5. Il résulte de tout ce qui précède que, sans qu’il soit besoin de statuer sur les autres moyens, Mme C… est fondée à demander l’annulation de l’arrêté attaqué du 15 février 2024.
Sur les conclusions à fin d’injonction :
6. Eu égard au motif d’annulation retenu, l’exécution du présent jugement implique que le préfet de l’Aveyron délivre à Mme C… un titre de séjour portant la mention « vie privée et familiale » dans un délai de deux mois à compter de la notification du présent jugement.
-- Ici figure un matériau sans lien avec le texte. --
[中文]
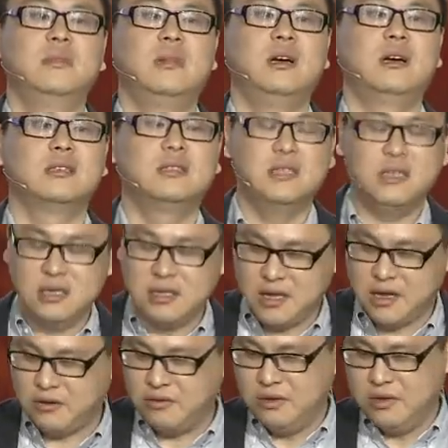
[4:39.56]
啊，这一
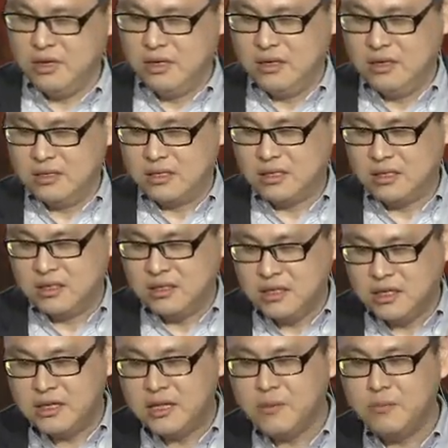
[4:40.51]
点是
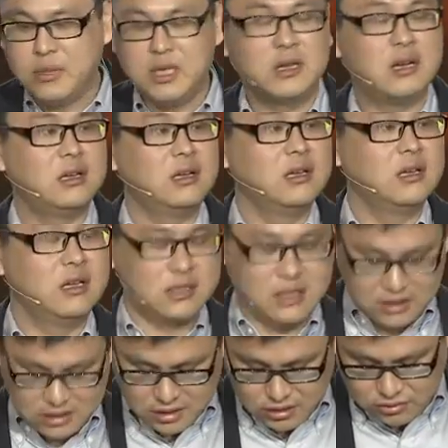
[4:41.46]
今天比较要
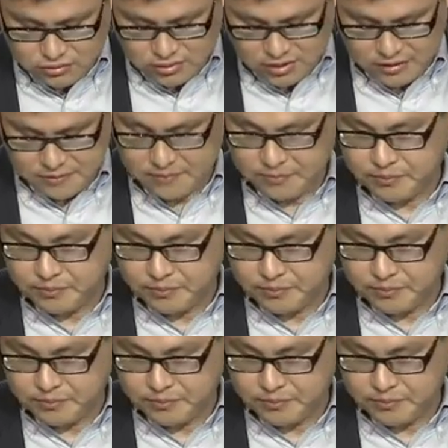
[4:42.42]
讲清楚的。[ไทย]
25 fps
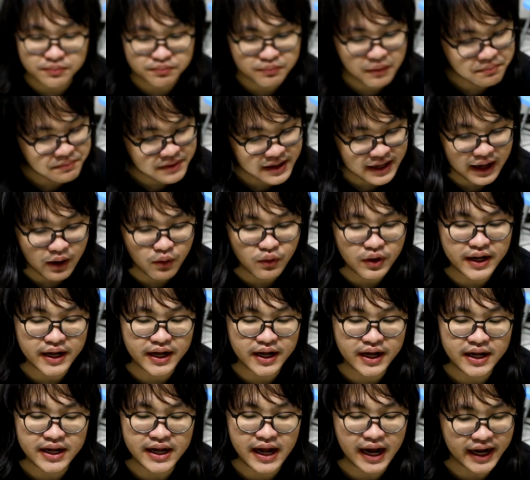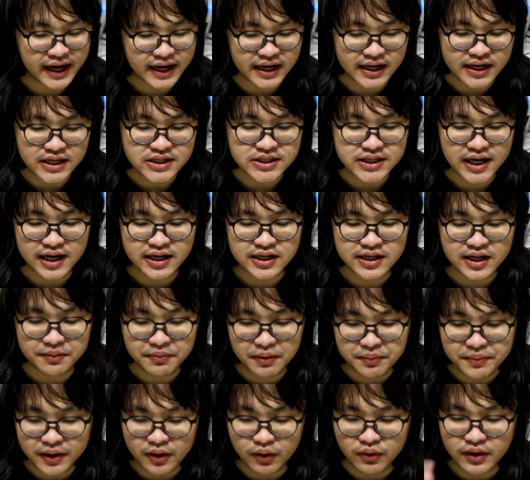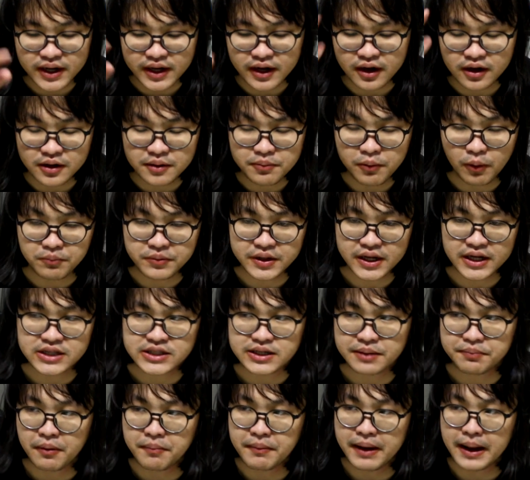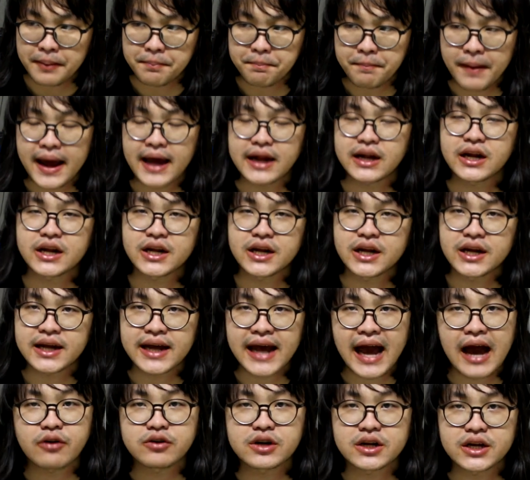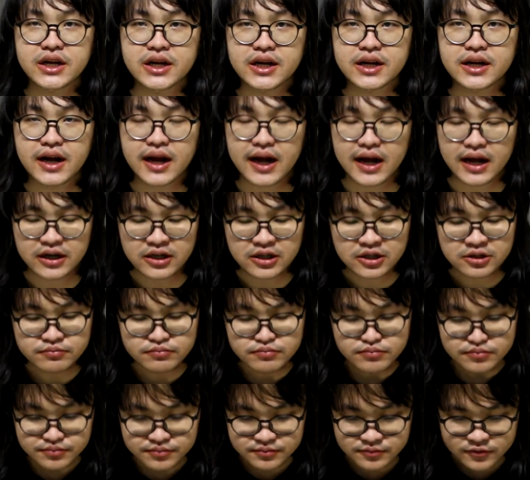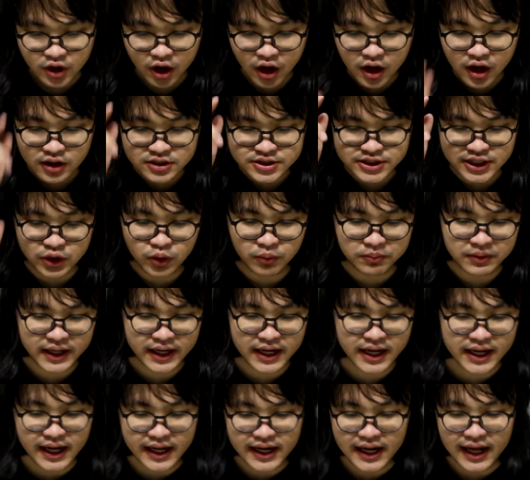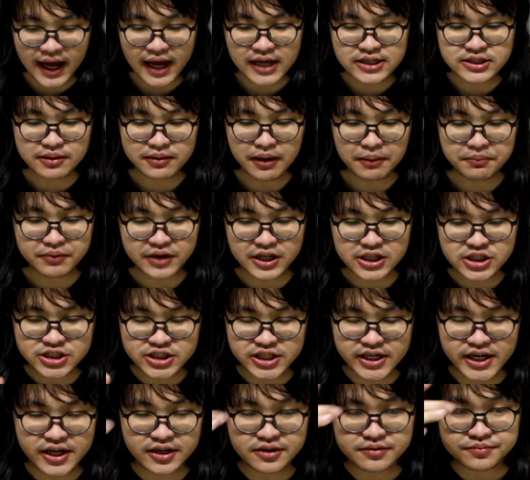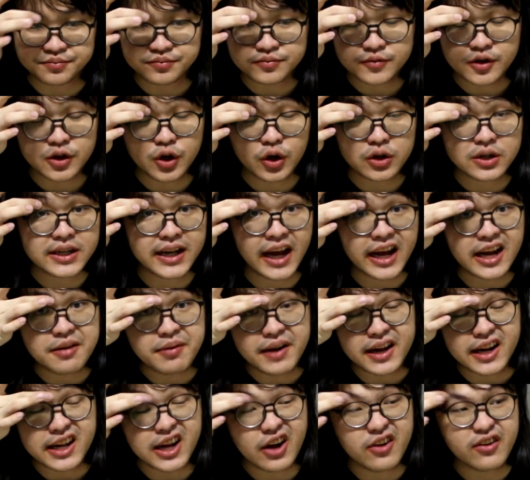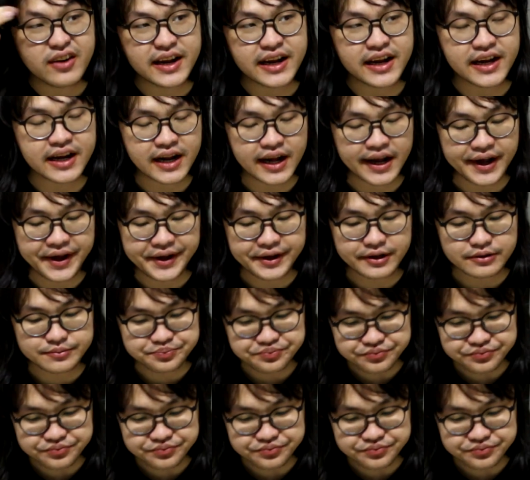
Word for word: บะหมี่เกาหลีอยากเห็นได้ชัดถ้าบะหมี่เกาหลีที่ผมกินจะประมาณ8 นาที 9 นาทีนะฮะก็สรุปเลยแล้วกันนะฮะสำหรับนิชชินรสไก่เผ็ดเกาหลีนะฮะ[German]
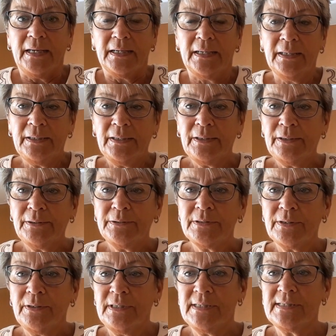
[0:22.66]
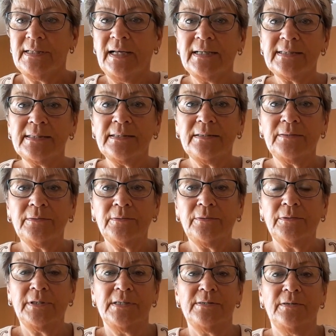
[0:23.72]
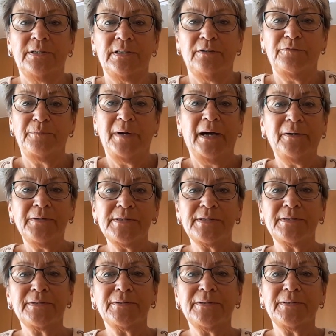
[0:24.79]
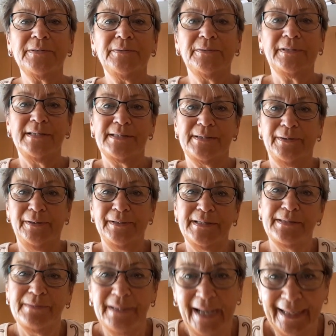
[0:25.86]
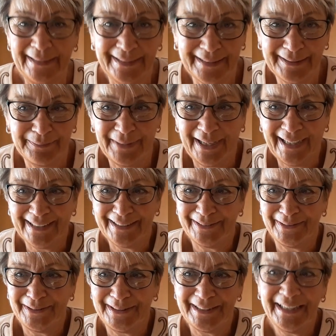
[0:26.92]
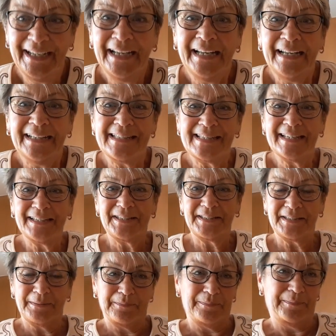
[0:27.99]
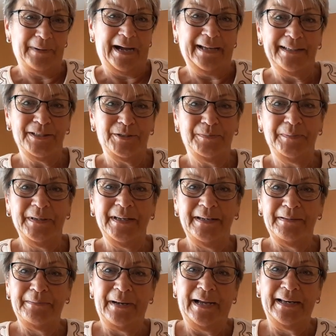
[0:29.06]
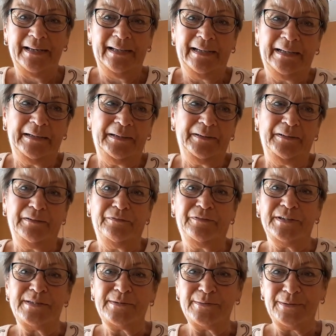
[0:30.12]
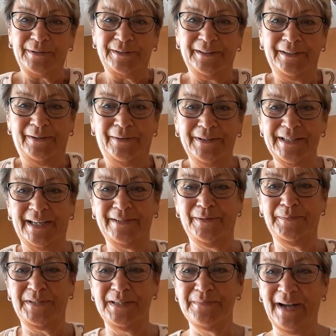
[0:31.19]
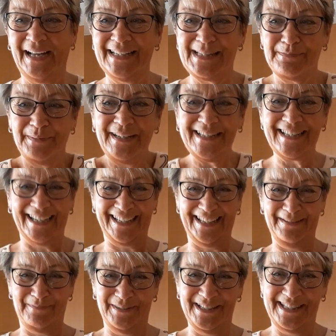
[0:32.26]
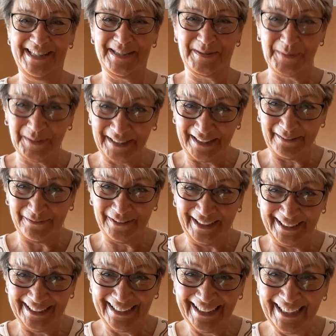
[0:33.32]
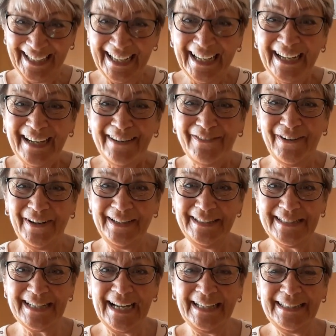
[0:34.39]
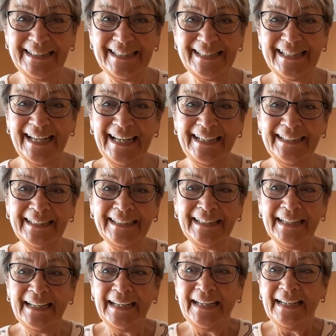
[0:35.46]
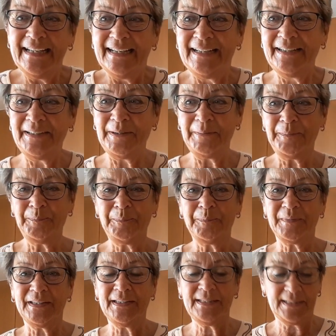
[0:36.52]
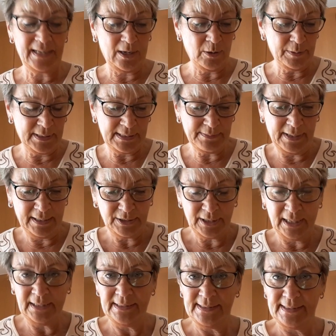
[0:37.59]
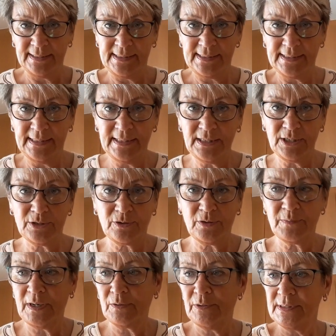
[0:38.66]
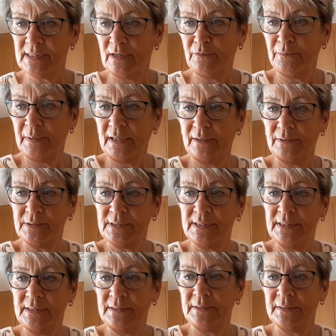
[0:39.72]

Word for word: Äh, soll ich es lassen oder soll ich auf Pause drücken oder soll ich es wie andere machen? Und zig Beispiele meiner äh, Versuche, euch ein optimales Bildergebnis zu liefern, vorne dran stellen. Ähm, ich glaube, das mache ich alles jetzt nicht. Ich drücke mal kurz auf Pause.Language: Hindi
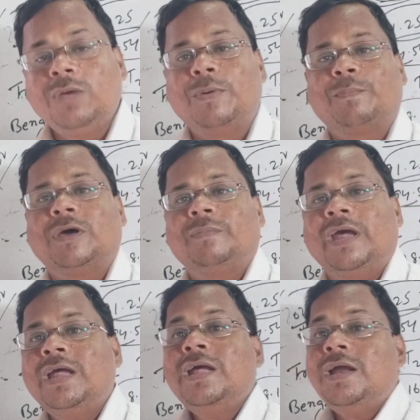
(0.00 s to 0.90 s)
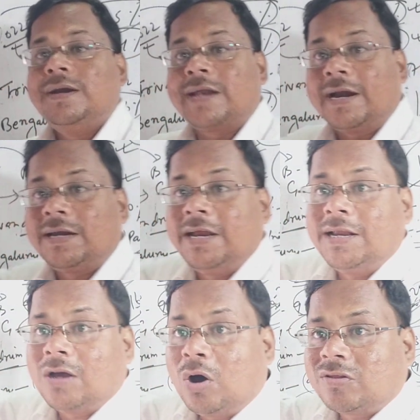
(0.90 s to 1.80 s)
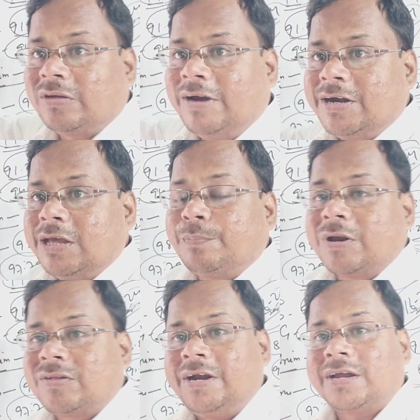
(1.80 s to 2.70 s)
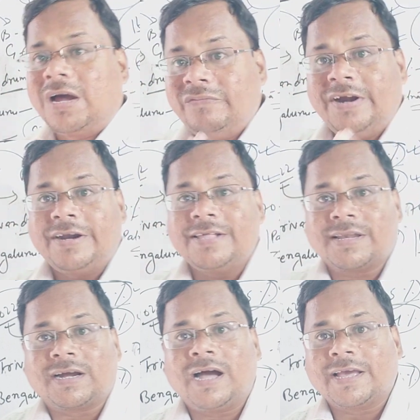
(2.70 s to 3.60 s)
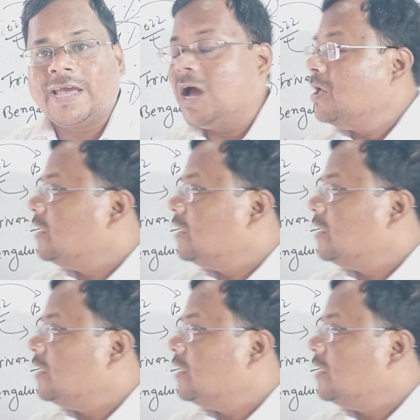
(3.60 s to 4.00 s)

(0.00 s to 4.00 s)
पेपर में थर्टी और सेवेंटी परसेंट का वेटेज रखा गया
En revanche, il n’y a pas lieu d’assortir cette injonction d’une astreinte.
Sur les frais liés au litige :
7. Il y a lieu, dans les circonstances de l’espèce, de mettre à la charge de l’Etat le versement à Me Soulas d’une somme de 1 200 euros au titre des dispositions combinées du deuxième alinéa de l’article 37 de la loi susvisée du 10 juillet 1991 et de l’article L. 761-1 du code de justice administrative, sous réserve que ledit conseil renonce à percevoir la somme correspondant à la part contributive de l’Etat.
D E C I D E :
Article 1er : L’arrêté attaqué du préfet de l’Aveyron du 15 février 2024 est annulé.
Article 2 : Il est enjoint au préfet de l’Aveyron de délivrer à Mme C… un titre de séjour mention « vie privée et familiale » dans un délai de deux mois à compter de la notification du présent jugement.
Article 3 : L’Etat versera à Me Soulas une somme de 1 200 (mille deux cents) euros en application des dispositions combinées du deuxième alinéa de l’article 37 de la loi du 10 juillet 1991 et de l’article L. 761-1 du code de justice administrative, sous réserve que ledit conseil renonce à percevoir la somme correspondant à la part contributive de l’Etat.
Article 4 : Le surplus des conclusions de la requête est rejeté.
Article 5 : Le présent jugement sera notifié à Mme B… C…, à Me Soulas et au préfet de l’Aveyron .
Copie en sera adressée au procureur de la République près le tribunal judiciaire de Rodez.
Délibéré après l’audience du 24 septembre 2025, à laquelle siégeaient :
Mme Meunier-Garner, présidente,
Mme Lestarquit, première conseillère,
Mme Michel, première conseillère,
Rendu public par mise à disposition au greffe le 8 octobre 2025 .
La rapporteure,
H. LESTARQUIT
La présidente,
M.-O. MEUNIER-GARNER
La greffière,
B. RODRIGUEZ
La République mande et ordonne au préfet de l’Aveyron en ce qui le concerne ou à tous commissaires de justice à ce requis en ce qui concerne les voies de droit commun, contre les parties privées, de pourvoir à l’exécution de la présente décision.